Both are murder, but one is "authorized" and the other 
isn't. Our state-conditioned moral reflexes tell us that 
"authorized" killing is tolerable, but that an individual 
decision to kill is anarchic, and wrong for that reason.

     During World War II, Allied bombing campaigns 
resulted in maximum civilian casualties with the aerial 
bombing of cities. Ironically, one of the justifications 
the government offered for the war in the first place had 
been that the Japanese had bombed Chinese cities. We soon 
became so inured to war that we forgot how horrifying 
this practice had once been. The airplane was still a 
wondrous new invention, most people had never flown in 
it, and its use as an instrument of death seemed a 
diabolical and terrifying perversion of human ingenuity.

     But by now we take aerial bombing for granted. It 
seems downright humanitarian for a government at war to 
promise not to overdo it. We are comforted by the 
assurance that the latest weapons are so sophisticated 
that any bombing will be "surgical" and "precise," 
confined to "military targets."

     Once the hostilities commence, however, such talk is 
quickly forgotten. The entire enemy population may be 
considered a military target; Harry Truman called the 
cities of Hiroshima and Nagasaki military targets. In any 
case, military targets become so broadly defined that 
nobody is safe.

     American tanks have now fired on Baghdad's Palestine 
Hotel, killing several foreign journalists. An Army 
spokesman said there was sniper fire from the hotel, but 
no witness heard it, and tank fire against rifles is a 
bit disproportionate, especially against a hotel known to 
be full of civilians.

     As the American forces advance victoriously, more 
and more Iraqis are welcoming them. The hawks claim 
vindication from this fact, saying it proves that 
"liberation" is the real purpose of the war and not just 
a hollow propaganda slogan. That remains to be seen. No 
doubt many Iraqis are glad to be rid of Hussein's 
thuggish rule; but victorious armies always find eager 
collaborators, as well as people who are simply relieved 
that the worst of the fighting is over and, liberated or 
not, are grateful just to be alive and unharmed. 

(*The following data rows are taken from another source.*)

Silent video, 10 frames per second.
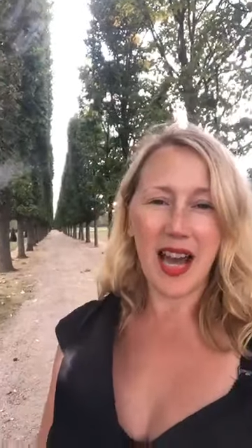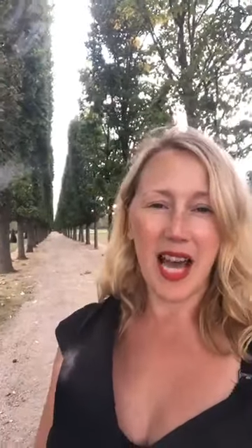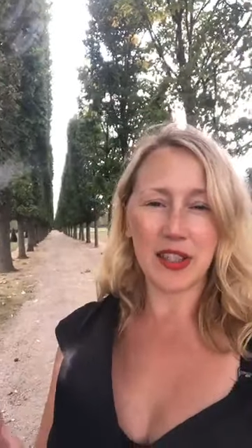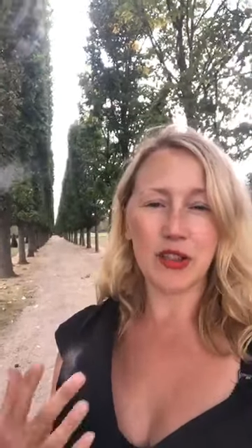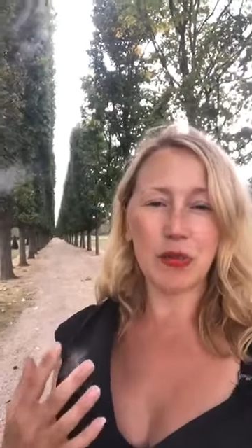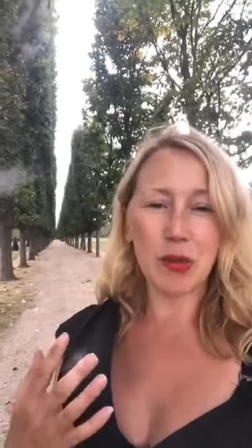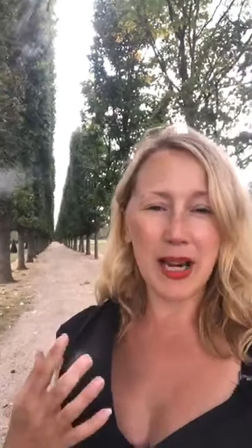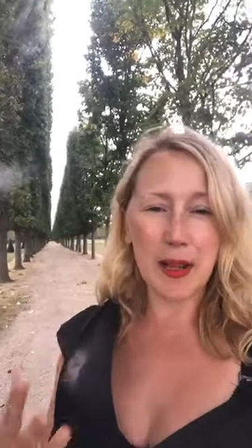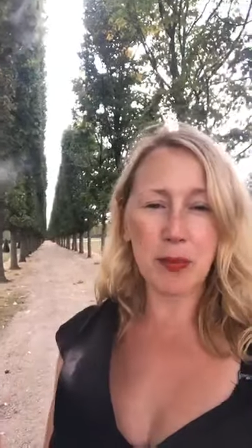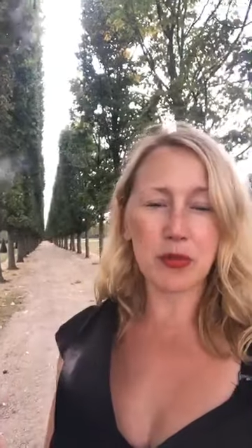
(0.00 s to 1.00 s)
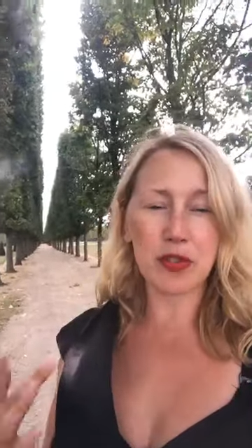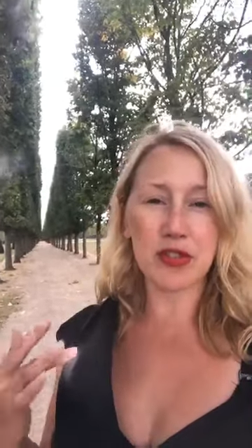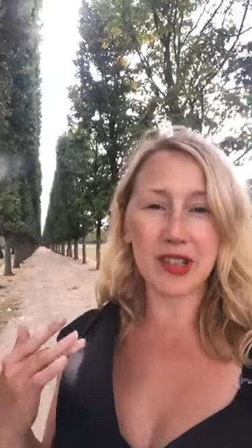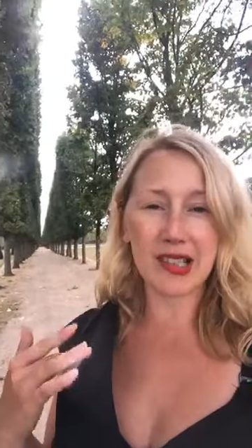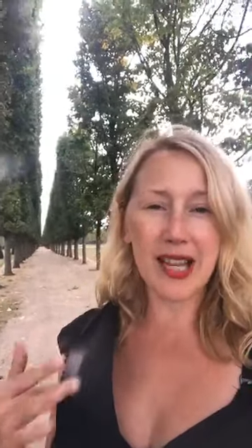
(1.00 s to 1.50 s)
and you will able to
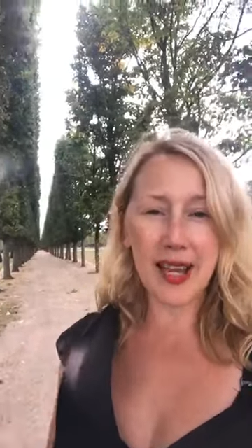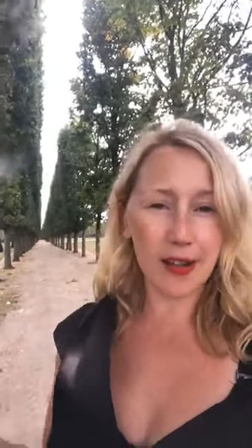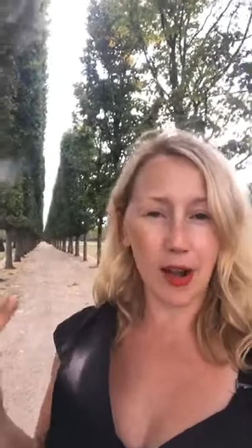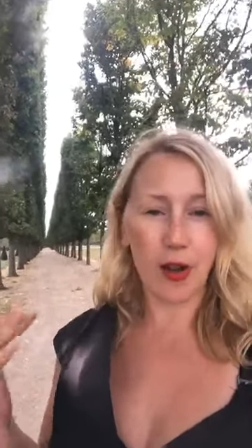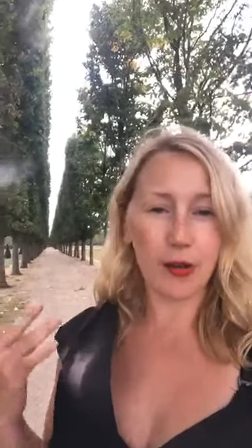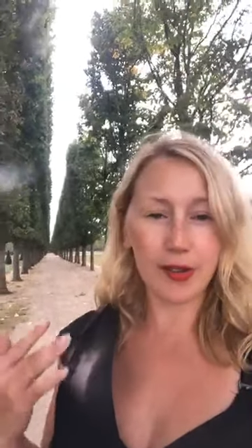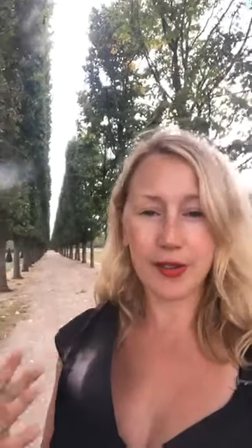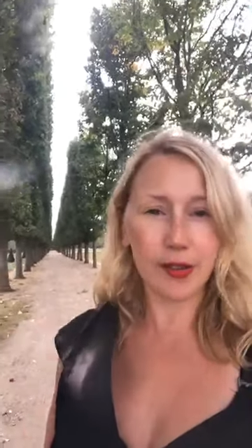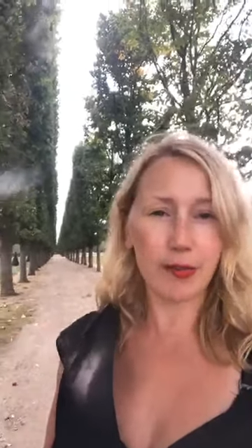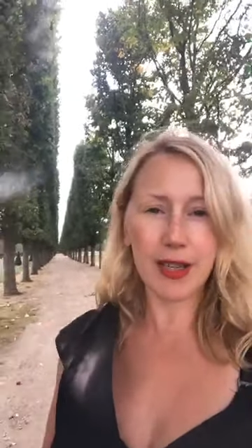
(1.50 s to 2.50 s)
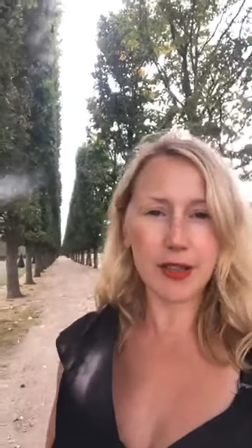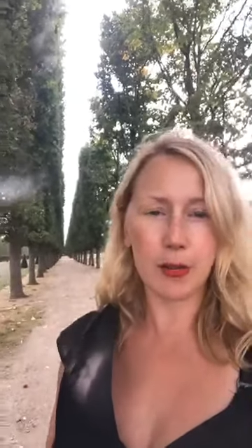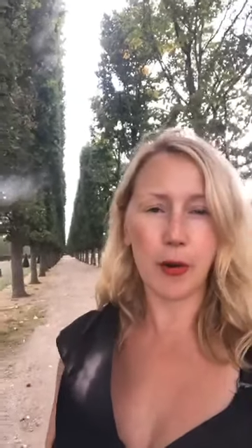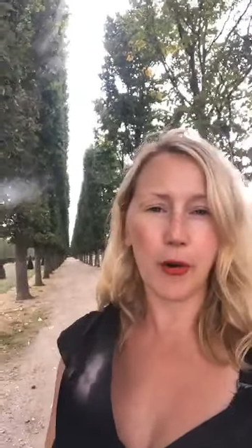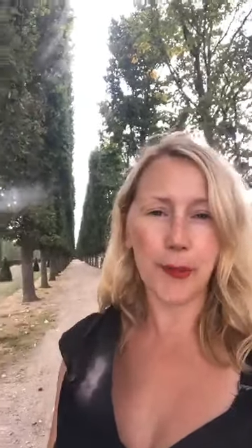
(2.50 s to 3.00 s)
just let go and
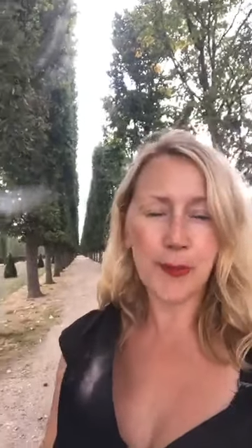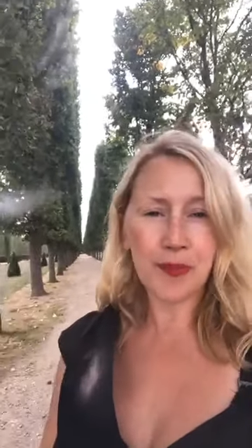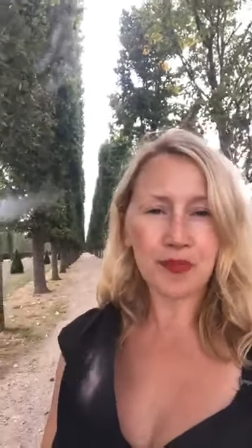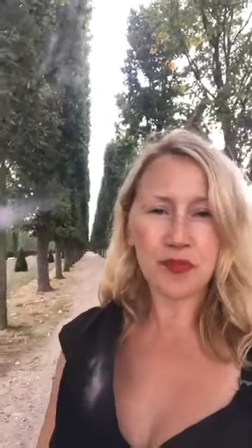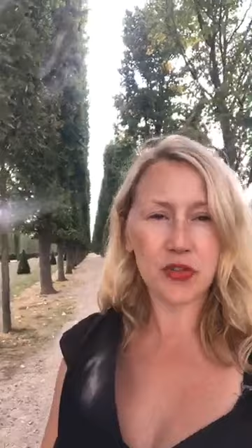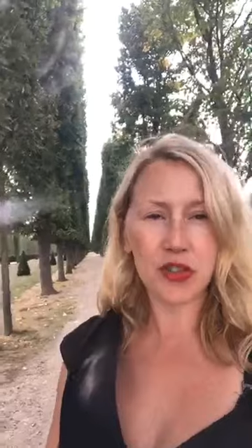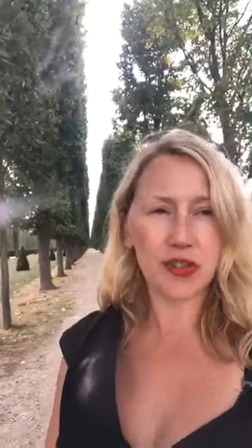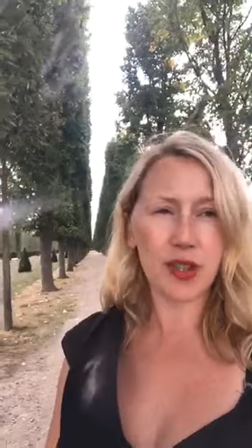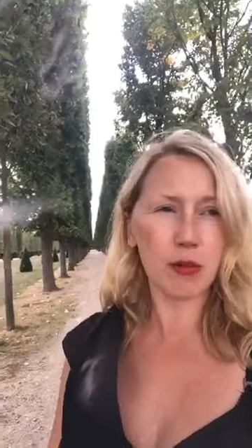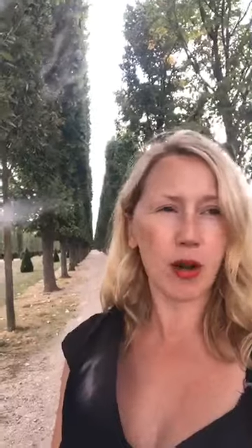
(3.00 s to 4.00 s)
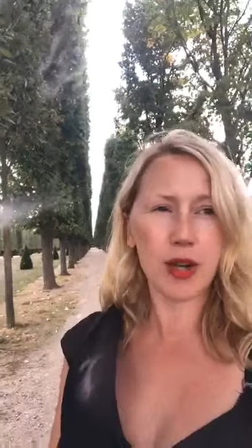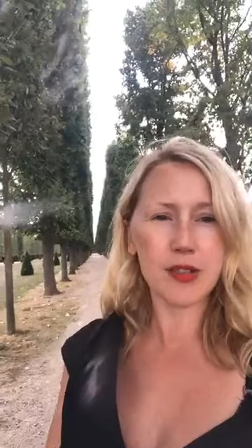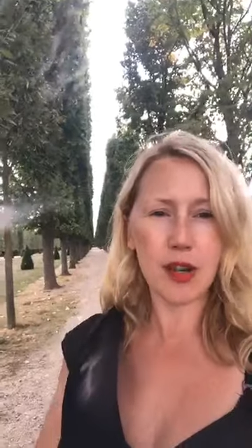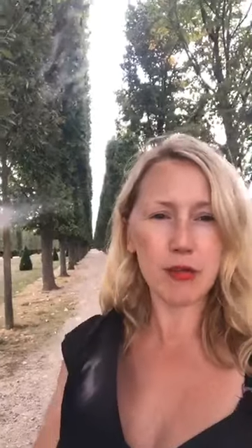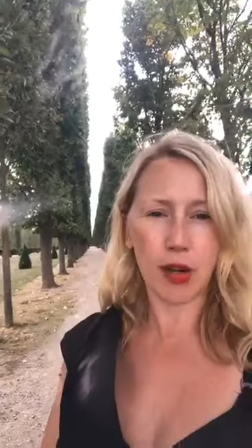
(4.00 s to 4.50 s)
surrender more and just think, well, I
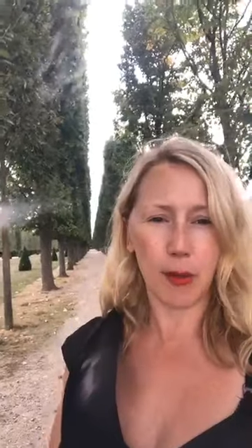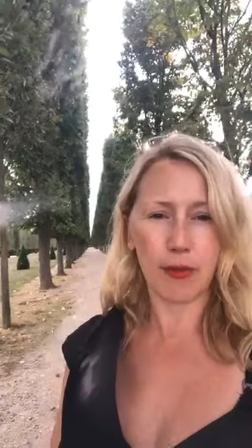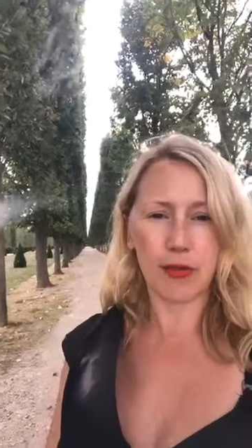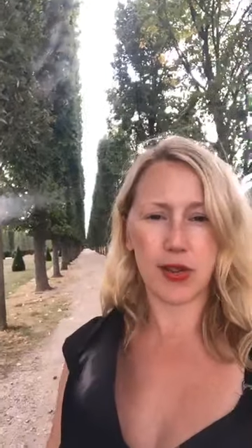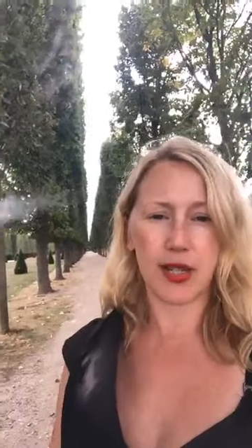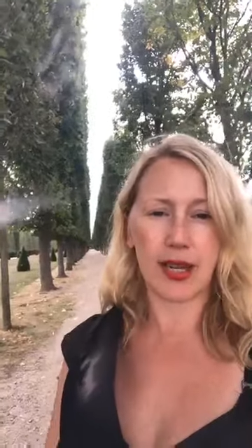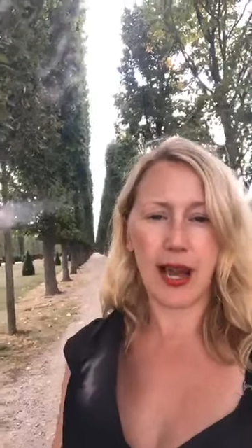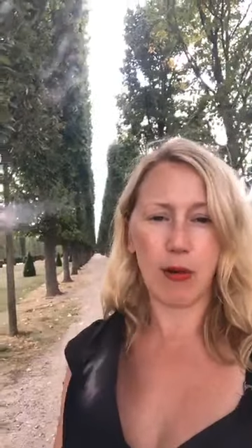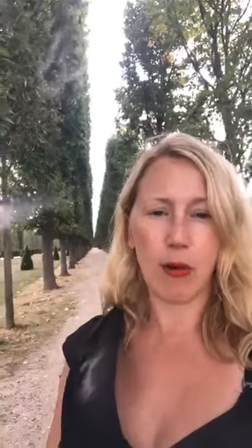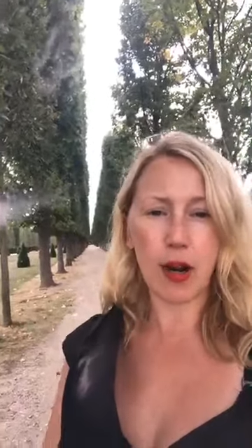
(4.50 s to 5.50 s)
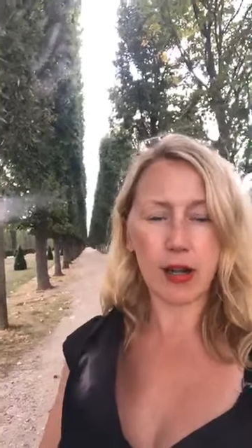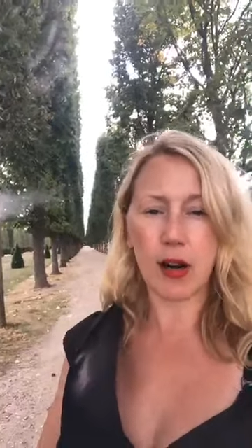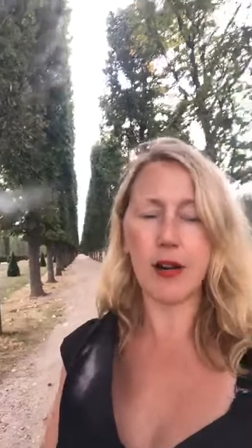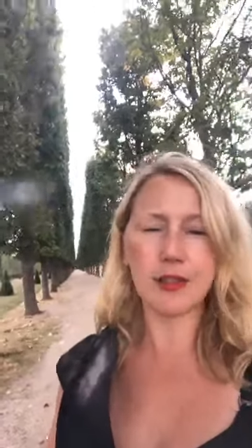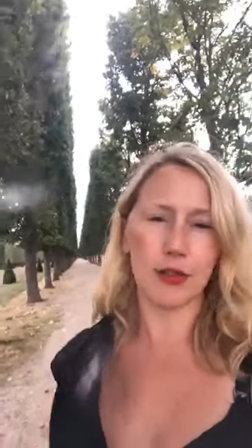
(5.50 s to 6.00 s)
don't know everything now, or I
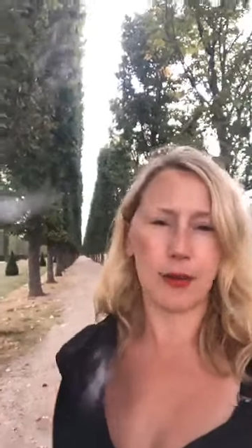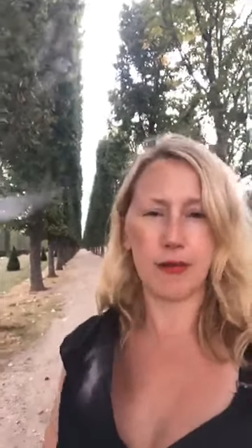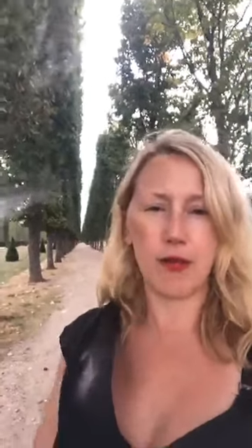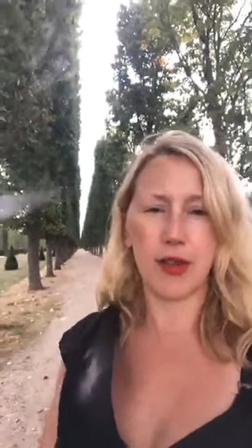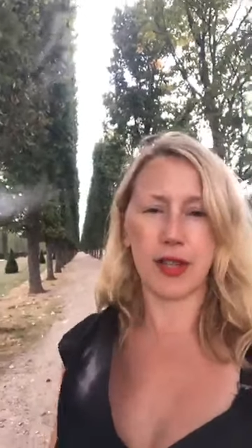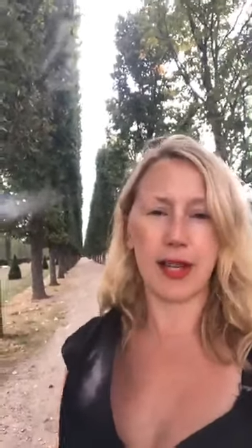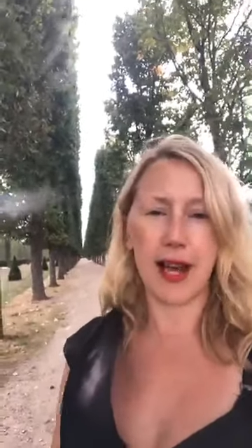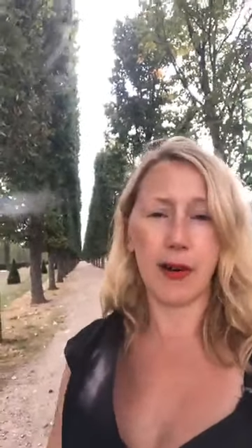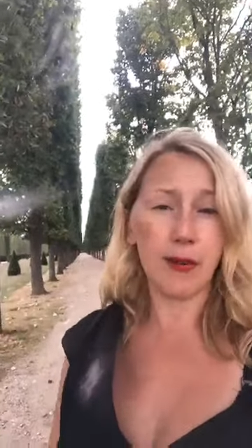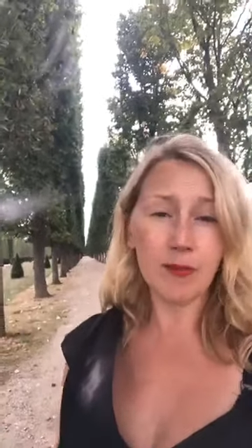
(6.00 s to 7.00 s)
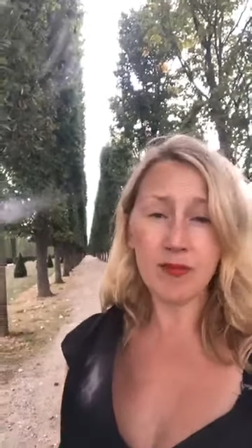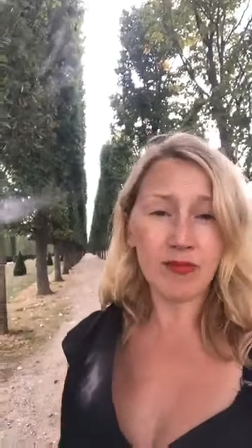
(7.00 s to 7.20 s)
can't do everything now.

     We have also seen that many Iraqis are willing to 
fight to the death against a foreign invader. And of 
course Hussein's regime forced many to fight by means of 
threats against them and their families. It's too early 
to say that "the Iraqi people" have a single opinion, let 
alone a positive one, of their putative liberation.

     But it is necessary to repeat an elementary moral 
principle. A war is not justified solely, or chiefly, by 
its results. No triumph can restore the dead, or atone 
for them. Victory parades will only help us forget them.

     Can anyone imagine our Lord cheering a parade of 
conquering soldiers? Yes, I suppose some people can -- 
namely, those who have been coming up with inventive 
applications of Just War theory in order to defend 
Operation Iraqi Freedom. It is a great comfort to me that 
they have received a cold reception from the Vicar of 
Christ himself. Not that they are likely to question 
their own position now; victory rarely begets humility. 
In their minds, the U.S. success will prove that they 
were right and the Pope was wrong. As Humpty-Dumpty says, 
"That's logic."

HANDS FULL

     But at least the debate on the war has focused sharp 
attention on the designs of the neoconservatives who for 
decades have been striving for war between the United 
States and the Muslim world. It won't be so easy for them 
to get the wider war they still thirst for. They are 
being watched, not only in this country, but all over the 
world.

     And observers haven't failed to note that there are 
more women than neoconservatives out on the battlefield. 
Did anyone think these men were about to shed their own 
blood for their propaganda?

     Occupying Iraq will also keep the Bush 
administration's hands full for a while.